**Work instructions**
Should an entry include a picture, omit the picture and still repeat everything else exactly.

* * * * *

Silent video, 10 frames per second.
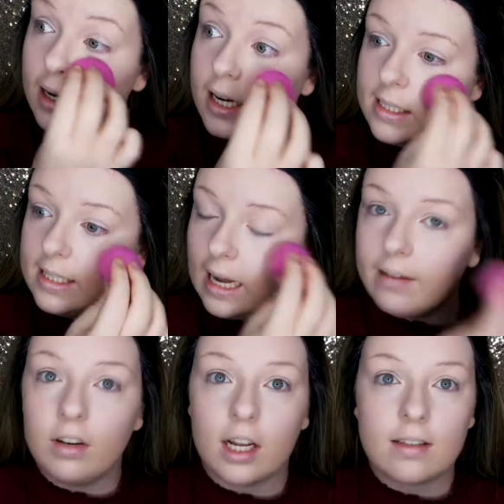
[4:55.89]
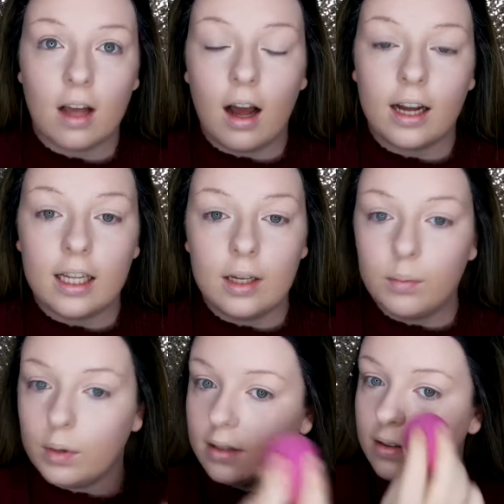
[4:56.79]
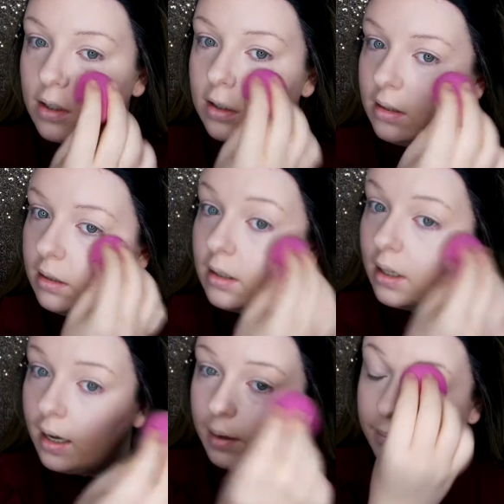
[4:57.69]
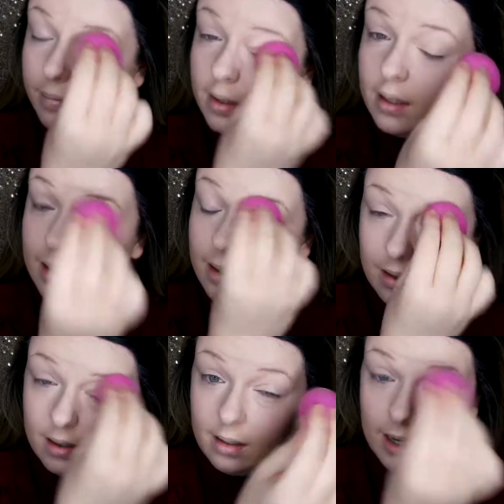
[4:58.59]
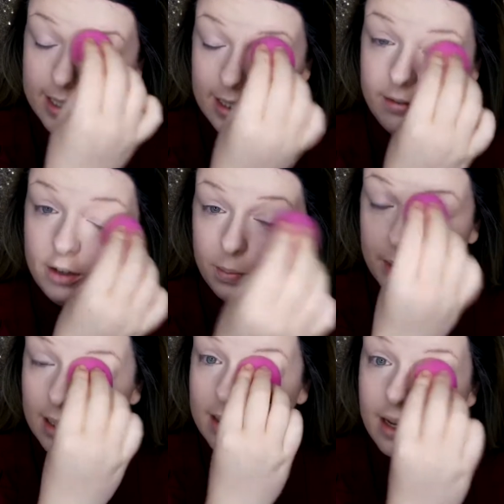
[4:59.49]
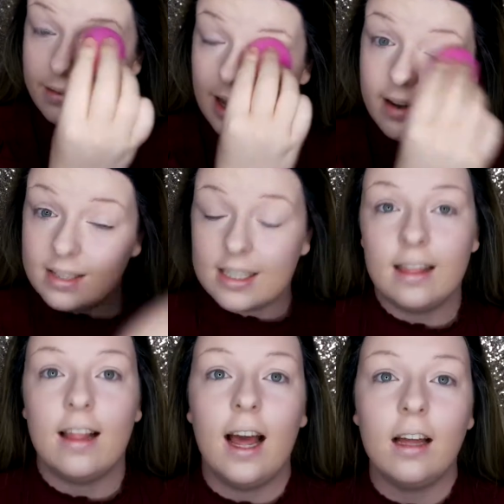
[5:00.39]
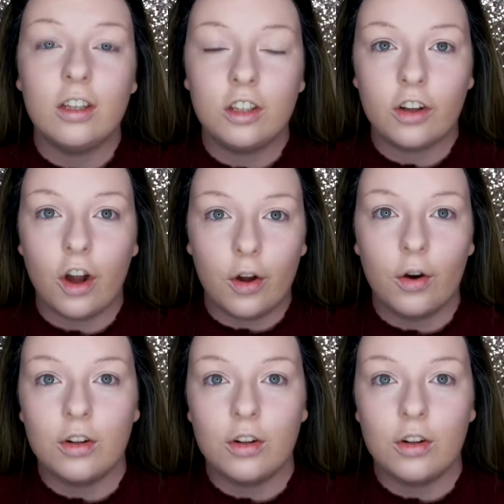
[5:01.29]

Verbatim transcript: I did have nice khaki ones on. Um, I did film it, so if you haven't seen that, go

* * * * *

**Response box**
Silent video, 10 frames per second.
[4:55.89]
[4:56.79]
[4:57.69]
[4:58.59]
[4:59.49]
[5:00.39]
[5:01.29]

Verbatim transcript: I did have nice khaki ones on. Um, I did film it, so if you haven't seen that, go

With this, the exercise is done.